No UIs can compete with autocompleted text and views eventually generated from it, entirely user-constructed, with graphs of any kind, statistics and so on.
Finally there is a bottomline: tracking finances, notes, ... are long-term stuff, switching tools in most cases, especially switching modern tools, is a nightmare. Text can be manipulated easily and any workflow in the end might be bend easily, UIs are a different story, switching even if you have some export-then-import ability mean also learn a new workflow adapting yourself to the tool instead of the contrary. So far NO ONE on Earth have succeeded crafting something as flexible as text an UIs built out of it.
Kudos on getting my email —— I hope I don't get any marketing materials I didn't consent to.
If you'd like, I can delete your account. Just use the feedback widget on the site to let me know which account you want to be deleted. Also, rest assured, I don't send any marketing materials.

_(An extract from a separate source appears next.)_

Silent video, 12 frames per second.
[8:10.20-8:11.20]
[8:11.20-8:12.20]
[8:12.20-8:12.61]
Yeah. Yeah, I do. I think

(Hopefully you get acquired sometime soon, and then "you"'ll be sending marketing materials :P -- like it or not.)
No thanks.
But yeah, trial would be nice.
I still sort of hope for a good FOSS budgeting software for Apple's devices but I'm currently using Copilot (not the AI front-end) and like it so far.
EDIT:
I would say the issue with budgeting software is that overall it's not going to be something that offers hockeystick growth for investors, because there's really only so much that business problem needs. I need a list of accounts with fresh data imported from the financial institution's servers (securely), and a way to CRUD the transactions on that account in ways that make sense of the data. That's... it. There is no new frontier. It's 100% dull-as-dishwater, boring-but-necessary responsible adult stuff. Add in the part where more people would like you not to sell their financial info or advertise a slate of financial services to them, and really you just don't have a lot of revenue opportunities.

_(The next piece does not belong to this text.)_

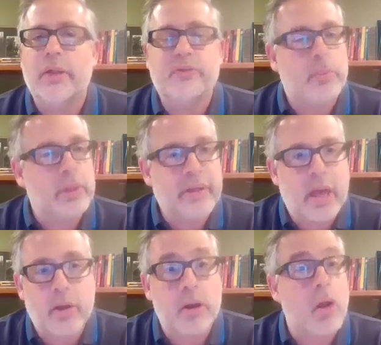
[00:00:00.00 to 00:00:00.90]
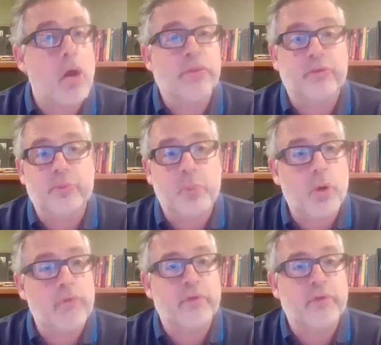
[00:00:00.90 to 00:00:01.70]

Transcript: doubling down on our author support,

There's been Manage Your Money, Microsoft Money... what else has been released then put to pasture?
My son and I are working on a spending journal which puts forth a new kind of form factor for tracking expenses. Our emphasis is less on the accounting angle and more on the behavioral side. We use the journal for self-evaluation of individual spending decisions and as a tool to communicate spending intent within our household. It turns out that between myself, my wife and our teens... not everyone naturally geeks out with spreadsheets, and this collaborative journal has been a decent middle ground to coordinate spending.